(Records contained in a dataset)
►
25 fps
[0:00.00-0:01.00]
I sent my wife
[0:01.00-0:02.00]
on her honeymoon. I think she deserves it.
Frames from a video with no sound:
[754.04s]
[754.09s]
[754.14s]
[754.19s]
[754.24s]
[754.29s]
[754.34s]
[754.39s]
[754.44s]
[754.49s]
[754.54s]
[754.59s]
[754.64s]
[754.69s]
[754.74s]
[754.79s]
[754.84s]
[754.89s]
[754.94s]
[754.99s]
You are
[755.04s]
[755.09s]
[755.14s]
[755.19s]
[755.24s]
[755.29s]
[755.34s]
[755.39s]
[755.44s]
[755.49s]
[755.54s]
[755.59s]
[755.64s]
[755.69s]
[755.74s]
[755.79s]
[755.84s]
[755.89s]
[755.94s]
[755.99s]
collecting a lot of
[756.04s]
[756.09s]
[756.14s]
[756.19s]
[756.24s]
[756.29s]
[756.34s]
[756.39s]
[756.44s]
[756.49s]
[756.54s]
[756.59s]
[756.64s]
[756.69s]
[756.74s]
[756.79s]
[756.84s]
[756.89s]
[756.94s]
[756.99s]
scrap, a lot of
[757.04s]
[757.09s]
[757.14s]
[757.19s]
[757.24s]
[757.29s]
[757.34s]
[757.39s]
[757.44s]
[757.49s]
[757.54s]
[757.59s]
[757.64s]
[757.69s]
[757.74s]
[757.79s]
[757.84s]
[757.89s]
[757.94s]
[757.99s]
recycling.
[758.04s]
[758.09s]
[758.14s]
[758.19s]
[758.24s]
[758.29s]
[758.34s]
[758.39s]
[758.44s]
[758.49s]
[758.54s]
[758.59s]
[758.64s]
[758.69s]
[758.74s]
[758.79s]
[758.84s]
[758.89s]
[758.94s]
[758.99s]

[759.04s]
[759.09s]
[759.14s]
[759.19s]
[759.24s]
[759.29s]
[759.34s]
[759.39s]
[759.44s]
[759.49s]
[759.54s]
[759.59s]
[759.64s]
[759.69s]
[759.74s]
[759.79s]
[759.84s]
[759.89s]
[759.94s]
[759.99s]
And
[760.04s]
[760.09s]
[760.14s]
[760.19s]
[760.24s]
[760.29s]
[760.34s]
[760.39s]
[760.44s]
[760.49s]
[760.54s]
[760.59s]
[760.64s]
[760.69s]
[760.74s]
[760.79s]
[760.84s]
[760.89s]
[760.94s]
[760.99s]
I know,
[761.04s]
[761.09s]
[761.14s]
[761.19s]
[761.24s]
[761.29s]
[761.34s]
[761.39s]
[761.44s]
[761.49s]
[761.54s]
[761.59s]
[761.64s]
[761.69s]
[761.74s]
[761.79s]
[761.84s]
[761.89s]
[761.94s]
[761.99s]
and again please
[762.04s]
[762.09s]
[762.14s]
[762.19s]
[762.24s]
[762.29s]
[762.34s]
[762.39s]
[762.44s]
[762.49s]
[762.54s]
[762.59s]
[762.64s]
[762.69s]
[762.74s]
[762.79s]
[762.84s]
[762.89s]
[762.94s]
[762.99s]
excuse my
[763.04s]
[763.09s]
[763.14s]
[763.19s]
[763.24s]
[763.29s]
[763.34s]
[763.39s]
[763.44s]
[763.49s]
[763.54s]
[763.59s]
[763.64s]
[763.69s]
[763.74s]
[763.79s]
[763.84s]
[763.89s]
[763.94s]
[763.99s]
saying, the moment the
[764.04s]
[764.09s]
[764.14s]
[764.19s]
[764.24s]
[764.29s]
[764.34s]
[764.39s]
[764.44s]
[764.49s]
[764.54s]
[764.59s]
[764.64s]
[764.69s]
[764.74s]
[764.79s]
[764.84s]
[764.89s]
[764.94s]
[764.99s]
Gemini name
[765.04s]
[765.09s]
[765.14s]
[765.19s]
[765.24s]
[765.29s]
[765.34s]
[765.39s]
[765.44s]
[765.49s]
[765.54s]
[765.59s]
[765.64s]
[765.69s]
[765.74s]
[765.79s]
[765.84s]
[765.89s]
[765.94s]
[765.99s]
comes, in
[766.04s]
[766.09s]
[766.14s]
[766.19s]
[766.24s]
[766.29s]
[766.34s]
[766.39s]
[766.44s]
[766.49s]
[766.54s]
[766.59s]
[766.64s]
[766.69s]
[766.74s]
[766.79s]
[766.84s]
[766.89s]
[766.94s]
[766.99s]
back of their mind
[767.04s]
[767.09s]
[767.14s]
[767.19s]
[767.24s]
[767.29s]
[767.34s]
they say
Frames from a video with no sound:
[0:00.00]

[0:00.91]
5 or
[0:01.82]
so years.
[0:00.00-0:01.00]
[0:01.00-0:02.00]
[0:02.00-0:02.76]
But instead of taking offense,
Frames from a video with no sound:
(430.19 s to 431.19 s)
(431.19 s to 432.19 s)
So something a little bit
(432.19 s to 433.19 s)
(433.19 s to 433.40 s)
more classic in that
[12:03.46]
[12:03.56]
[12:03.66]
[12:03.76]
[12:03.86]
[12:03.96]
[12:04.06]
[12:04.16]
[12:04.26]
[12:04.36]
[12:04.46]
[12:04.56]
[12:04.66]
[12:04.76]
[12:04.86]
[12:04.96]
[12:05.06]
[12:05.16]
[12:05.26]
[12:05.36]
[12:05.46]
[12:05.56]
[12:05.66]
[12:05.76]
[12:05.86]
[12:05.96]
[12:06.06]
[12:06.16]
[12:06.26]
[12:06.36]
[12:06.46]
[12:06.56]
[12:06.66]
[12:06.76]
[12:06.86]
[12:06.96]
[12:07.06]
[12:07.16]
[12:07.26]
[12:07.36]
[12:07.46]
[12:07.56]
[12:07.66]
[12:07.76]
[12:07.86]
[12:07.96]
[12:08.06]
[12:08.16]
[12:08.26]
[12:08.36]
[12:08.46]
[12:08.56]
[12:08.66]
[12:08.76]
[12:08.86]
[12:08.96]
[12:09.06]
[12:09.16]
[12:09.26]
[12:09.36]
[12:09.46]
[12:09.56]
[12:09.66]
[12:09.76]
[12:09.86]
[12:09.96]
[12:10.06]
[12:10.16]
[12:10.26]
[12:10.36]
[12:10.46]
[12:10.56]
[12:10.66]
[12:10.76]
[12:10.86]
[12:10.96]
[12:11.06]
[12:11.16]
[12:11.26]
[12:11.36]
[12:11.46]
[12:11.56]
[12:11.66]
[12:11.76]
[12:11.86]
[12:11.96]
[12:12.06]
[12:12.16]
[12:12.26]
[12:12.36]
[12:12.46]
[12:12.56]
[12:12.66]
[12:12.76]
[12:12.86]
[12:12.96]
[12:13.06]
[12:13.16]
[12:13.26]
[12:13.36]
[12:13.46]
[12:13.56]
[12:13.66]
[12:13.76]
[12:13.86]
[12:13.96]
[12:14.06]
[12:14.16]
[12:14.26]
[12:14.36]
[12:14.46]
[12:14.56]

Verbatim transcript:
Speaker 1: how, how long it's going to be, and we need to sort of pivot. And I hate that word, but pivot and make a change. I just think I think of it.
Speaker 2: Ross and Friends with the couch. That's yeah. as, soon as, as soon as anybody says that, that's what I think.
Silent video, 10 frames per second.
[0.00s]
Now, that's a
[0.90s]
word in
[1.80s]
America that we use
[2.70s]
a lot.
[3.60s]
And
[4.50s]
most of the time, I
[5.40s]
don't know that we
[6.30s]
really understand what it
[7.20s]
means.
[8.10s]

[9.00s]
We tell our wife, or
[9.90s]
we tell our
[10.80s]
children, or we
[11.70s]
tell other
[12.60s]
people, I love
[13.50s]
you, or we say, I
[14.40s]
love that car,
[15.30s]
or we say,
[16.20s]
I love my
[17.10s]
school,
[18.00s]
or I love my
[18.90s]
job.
◄
→ How to complete this task: The entries are to be repeated exactly, with nothing altered.

→ Your solution:
25 fps
[0:00.00-0:01.00]
I sent my wife
[0:01.00-0:02.00]
on her honeymoon. I think she deserves it.
Frames from a video with no sound:
[754.04s]
[754.09s]
[754.14s]
[754.19s]
[754.24s]
[754.29s]
[754.34s]
[754.39s]
[754.44s]
[754.49s]
[754.54s]
[754.59s]
[754.64s]
[754.69s]
[754.74s]
[754.79s]
[754.84s]
[754.89s]
[754.94s]
[754.99s]
You are
[755.04s]
[755.09s]
[755.14s]
[755.19s]
[755.24s]
[755.29s]
[755.34s]
[755.39s]
[755.44s]
[755.49s]
[755.54s]
[755.59s]
[755.64s]
[755.69s]
[755.74s]
[755.79s]
[755.84s]
[755.89s]
[755.94s]
[755.99s]
collecting a lot of
[756.04s]
[756.09s]
[756.14s]
[756.19s]
[756.24s]
[756.29s]
[756.34s]
[756.39s]
[756.44s]
[756.49s]
[756.54s]
[756.59s]
[756.64s]
[756.69s]
[756.74s]
[756.79s]
[756.84s]
[756.89s]
[756.94s]
[756.99s]
scrap, a lot of
[757.04s]
[757.09s]
[757.14s]
[757.19s]
[757.24s]
[757.29s]
[757.34s]
[757.39s]
[757.44s]
[757.49s]
[757.54s]
[757.59s]
[757.64s]
[757.69s]
[757.74s]
[757.79s]
[757.84s]
[757.89s]
[757.94s]
[757.99s]
recycling.
[758.04s]
[758.09s]
[758.14s]
[758.19s]
[758.24s]
[758.29s]
[758.34s]
[758.39s]
[758.44s]
[758.49s]
[758.54s]
[758.59s]
[758.64s]
[758.69s]
[758.74s]
[758.79s]
[758.84s]
[758.89s]
[758.94s]
[758.99s]

[759.04s]
[759.09s]
[759.14s]
[759.19s]
[759.24s]
[759.29s]
[759.34s]
[759.39s]
[759.44s]
[759.49s]
[759.54s]
[759.59s]
[759.64s]
[759.69s]
[759.74s]
[759.79s]
[759.84s]
[759.89s]
[759.94s]
[759.99s]
And
[760.04s]
[760.09s]
[760.14s]
[760.19s]
[760.24s]
[760.29s]
[760.34s]
[760.39s]
[760.44s]
[760.49s]
[760.54s]
[760.59s]
[760.64s]
[760.69s]
[760.74s]
[760.79s]
[760.84s]
[760.89s]
[760.94s]
[760.99s]
I know,
[761.04s]
[761.09s]
[761.14s]
[761.19s]
[761.24s]
[761.29s]
[761.34s]
[761.39s]
[761.44s]
[761.49s]
[761.54s]
[761.59s]
[761.64s]
[761.69s]
[761.74s]
[761.79s]
[761.84s]
[761.89s]
[761.94s]
[761.99s]
and again please
[762.04s]
[762.09s]
[762.14s]
[762.19s]
[762.24s]
[762.29s]
[762.34s]
[762.39s]
[762.44s]
[762.49s]
[762.54s]
[762.59s]
[762.64s]
[762.69s]
[762.74s]
[762.79s]
[762.84s]
[762.89s]
[762.94s]
[762.99s]
excuse my
[763.04s]
[763.09s]
[763.14s]
[763.19s]
[763.24s]
[763.29s]
[763.34s]
[763.39s]
[763.44s]
[763.49s]
[763.54s]
[763.59s]
[763.64s]
[763.69s]
[763.74s]
[763.79s]
[763.84s]
[763.89s]
[763.94s]
[763.99s]
saying, the moment the
[764.04s]
[764.09s]
[764.14s]
[764.19s]
[764.24s]
[764.29s]
[764.34s]
[764.39s]
[764.44s]
[764.49s]
[764.54s]
[764.59s]
[764.64s]
[764.69s]
[764.74s]
[764.79s]
[764.84s]
[764.89s]
[764.94s]
[764.99s]
Gemini name
[765.04s]
[765.09s]
[765.14s]
[765.19s]
[765.24s]
[765.29s]
[765.34s]
[765.39s]
[765.44s]
[765.49s]
[765.54s]
[765.59s]
[765.64s]
[765.69s]
[765.74s]
[765.79s]
[765.84s]
[765.89s]
[765.94s]
[765.99s]
comes, in
[766.04s]
[766.09s]
[766.14s]
[766.19s]
[766.24s]
[766.29s]
[766.34s]
[766.39s]
[766.44s]
[766.49s]
[766.54s]
[766.59s]
[766.64s]
[766.69s]
[766.74s]
[766.79s]
[766.84s]
[766.89s]
[766.94s]
[766.99s]
back of their mind
[767.04s]
[767.09s]
[767.14s]
[767.19s]
[767.24s]
[767.29s]
[767.34s]
they say
Frames from a video with no sound:
[0:00.00]

[0:00.91]
5 or
[0:01.82]
so years.
[0:00.00-0:01.00]
[0:01.00-0:02.00]
[0:02.00-0:02.76]
But instead of taking offense,
Frames from a video with no sound:
(430.19 s to 431.19 s)
(431.19 s to 432.19 s)
So something a little bit
(432.19 s to 433.19 s)
(433.19 s to 433.40 s)
more classic in that
[12:03.46]
[12:03.56]
[12:03.66]
[12:03.76]
[12:03.86]
[12:03.96]
[12:04.06]
[12:04.16]
[12:04.26]
[12:04.36]
[12:04.46]
[12:04.56]
[12:04.66]
[12:04.76]
[12:04.86]
[12:04.96]
[12:05.06]
[12:05.16]
[12:05.26]
[12:05.36]
[12:05.46]
[12:05.56]
[12:05.66]
[12:05.76]
[12:05.86]
[12:05.96]
[12:06.06]
[12:06.16]
[12:06.26]
[12:06.36]
[12:06.46]
[12:06.56]
[12:06.66]
[12:06.76]
[12:06.86]
[12:06.96]
[12:07.06]
[12:07.16]
[12:07.26]
[12:07.36]
[12:07.46]
[12:07.56]
[12:07.66]
[12:07.76]
[12:07.86]
[12:07.96]
[12:08.06]
[12:08.16]
[12:08.26]
[12:08.36]
[12:08.46]
[12:08.56]
[12:08.66]
[12:08.76]
[12:08.86]
[12:08.96]
[12:09.06]
[12:09.16]
[12:09.26]
[12:09.36]
[12:09.46]
[12:09.56]
[12:09.66]
[12:09.76]
[12:09.86]
[12:09.96]
[12:10.06]
[12:10.16]
[12:10.26]
[12:10.36]
[12:10.46]
[12:10.56]
[12:10.66]
[12:10.76]
[12:10.86]
[12:10.96]
[12:11.06]
[12:11.16]
[12:11.26]
[12:11.36]
[12:11.46]
[12:11.56]
[12:11.66]
[12:11.76]
[12:11.86]
[12:11.96]
[12:12.06]
[12:12.16]
[12:12.26]
[12:12.36]
[12:12.46]
[12:12.56]
[12:12.66]
[12:12.76]
[12:12.86]
[12:12.96]
[12:13.06]
[12:13.16]
[12:13.26]
[12:13.36]
[12:13.46]
[12:13.56]
[12:13.66]
[12:13.76]
[12:13.86]
[12:13.96]
[12:14.06]
[12:14.16]
[12:14.26]
[12:14.36]
[12:14.46]
[12:14.56]

Verbatim transcript:
Speaker 1: how, how long it's going to be, and we need to sort of pivot. And I hate that word, but pivot and make a change. I just think I think of it.
Speaker 2: Ross and Friends with the couch. That's yeah. as, soon as, as soon as anybody says that, that's what I think.
Silent video, 10 frames per second.
[0.00s]
Now, that's a
[0.90s]
word in
[1.80s]
America that we use
[2.70s]
a lot.
[3.60s]
And
[4.50s]
most of the time, I
[5.40s]
don't know that we
[6.30s]
really understand what it
[7.20s]
means.
[8.10s]

[9.00s]
We tell our wife, or
[9.90s]
we tell our
[10.80s]
children, or we
[11.70s]
tell other
[12.60s]
people, I love
[13.50s]
you, or we say, I
[14.40s]
love that car,
[15.30s]
or we say,
[16.20s]
I love my
[17.10s]
school,
[18.00s]
or I love my
[18.90s]
job.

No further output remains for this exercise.